The Iron Horse gets its name from Ariel’s combination of the historic and modern in this new machine, which is set to make its public debut at this month’s Motorcycle Live show at the NEC Birmingham. The moniker links the Ace to Ariel’s late 1920s boost, when then sales boss Vic Mole used an Ariel motorcycle to ride 10,000 near-continuous miles, and crossed the English Channel on an Ariel bike-powered boat. No joke. He was pivotal in giving Ariel the image of modern engineering and chassis design that it retains today, affirming that its machines could indeed go the distance - and then some.
As such, behind the new shiny parts, the Iron Horse retains the Ace’s proven mechanical setup, albeit with sizeable boosts. It keeps the Ace’s 174hp 1,237cc Honda V4 at its heart, adding Ohlins TTX front dampers with compression and rebound adjustment to enhance its road handling and feel through the handlebars. Things get properly nerdy with the inclusion of eccentric bearings that can adjust the head angle from 21.8 to 28.4 degrees, while rear Ohlins Pro Link suspension and an aluminium swing arm completes the even more exotic setup.
Still, the bike’s standout feature is, of course, its shinier-than-ever CNC machined, hand welded aluminium frame. It’s made of seven individual pieces of aircraft grade aluminium, which the brand believes perfectly illustrates its philosophy of old and new. To get that shine, one poor/lucky (you decide) builder is tasked with completing the entirely hand-based job. Tom Siebert, Ariel bikes manager, says “it is a labour of love from start to finish”.
Surrounding the frame is carbon fibre bodywork and a carbon fuel tank sits at its front.
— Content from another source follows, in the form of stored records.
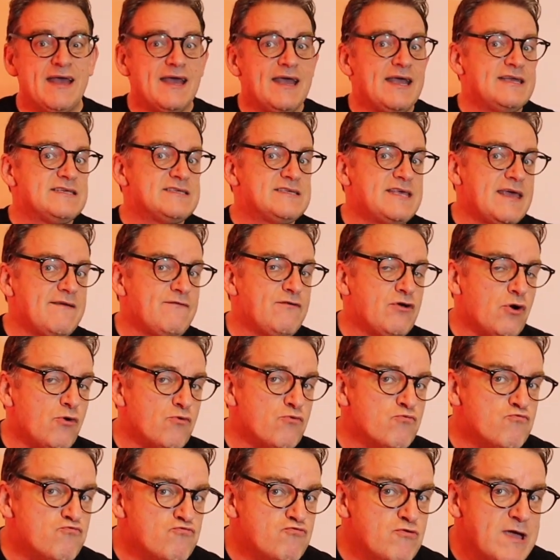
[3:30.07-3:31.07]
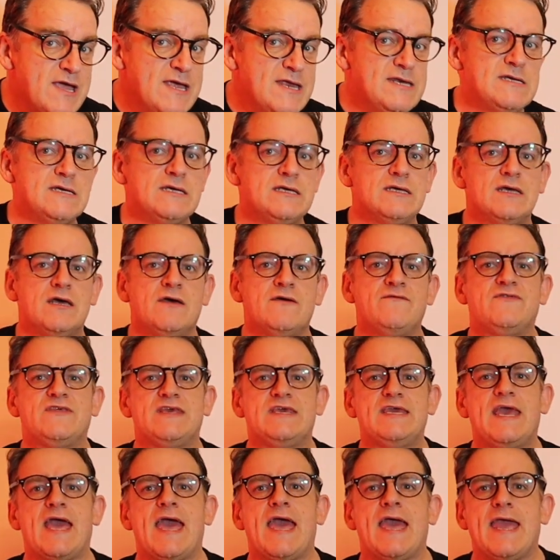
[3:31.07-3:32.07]
is they've got rid of
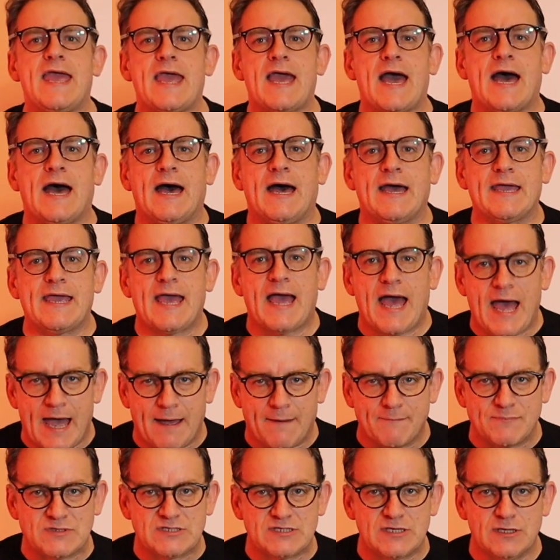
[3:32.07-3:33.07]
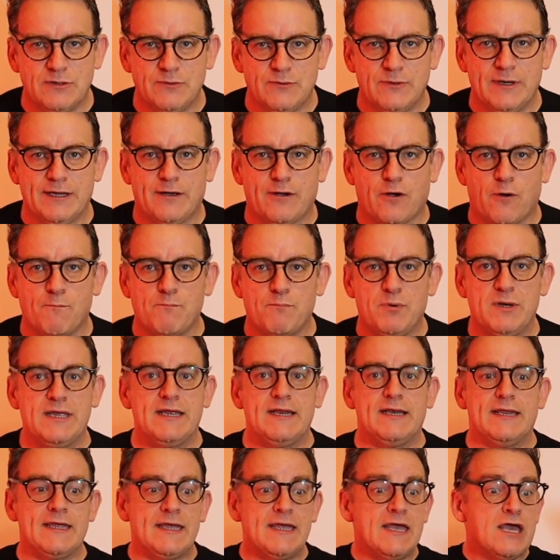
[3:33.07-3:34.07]
the AI absolutely
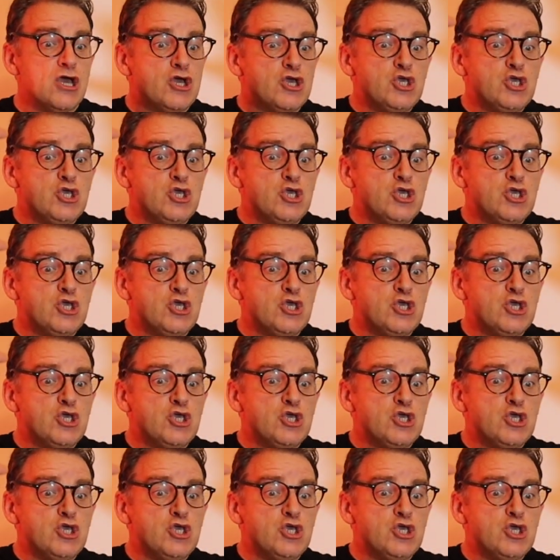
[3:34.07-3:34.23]
completely.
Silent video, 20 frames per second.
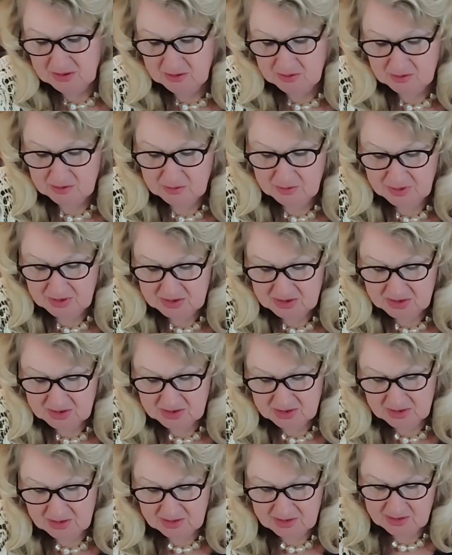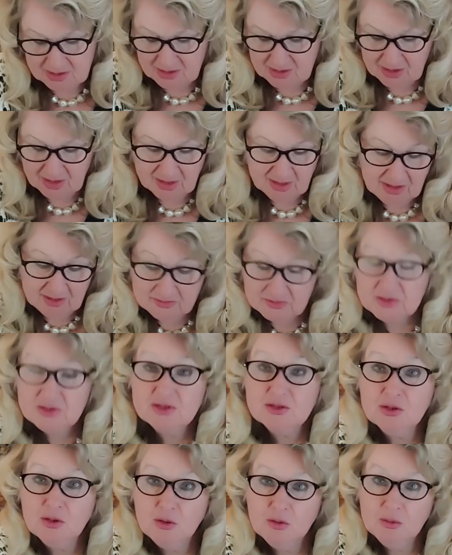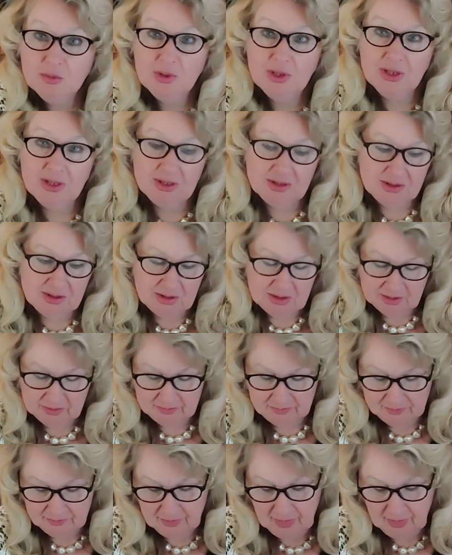your questions and I have so many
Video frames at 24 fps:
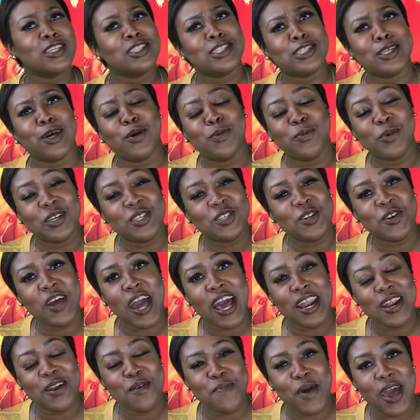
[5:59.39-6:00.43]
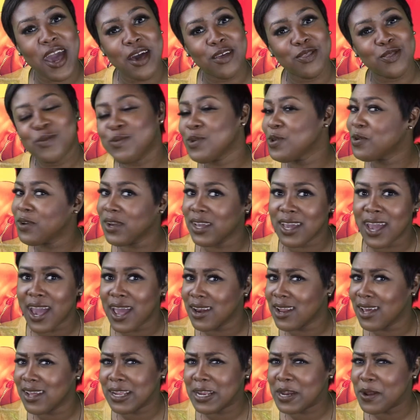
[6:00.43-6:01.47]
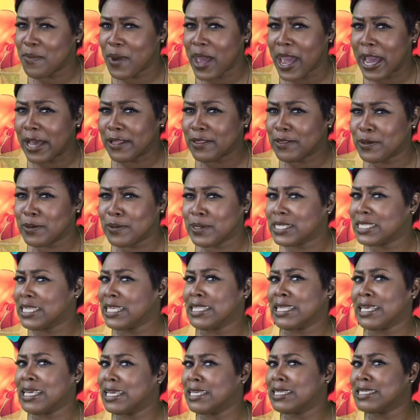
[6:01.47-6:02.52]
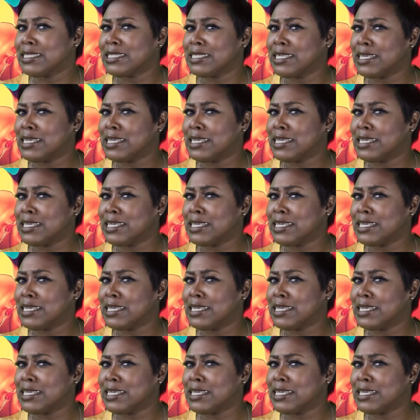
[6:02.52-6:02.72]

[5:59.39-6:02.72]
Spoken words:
So what you got in the bathroom? You ain't got nothing in the bathroom? Because at the end of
To match the carbon’s pattern, the stitching of the hand-trimmed seat runs at the same angle to the tank’s weave. There are polished aluminium handlebars, adjustable footrests, adjustable brake and gear levers and titanium heel guards and mounting brackets. You also get full LED lighting and LCD instrumentation, as well as six-piston front callipers, ABS and traction control. As said, it’s a convincing blend of old and new.
At £29,686 it’s admittedly not cheap, but when you consider the craftsmanship and engineering that’s gone into the Iron Horse – not to mention the history it carries – we suspect Ariel won’t have any trouble taking orders once the bike is shown to the public on November 16th.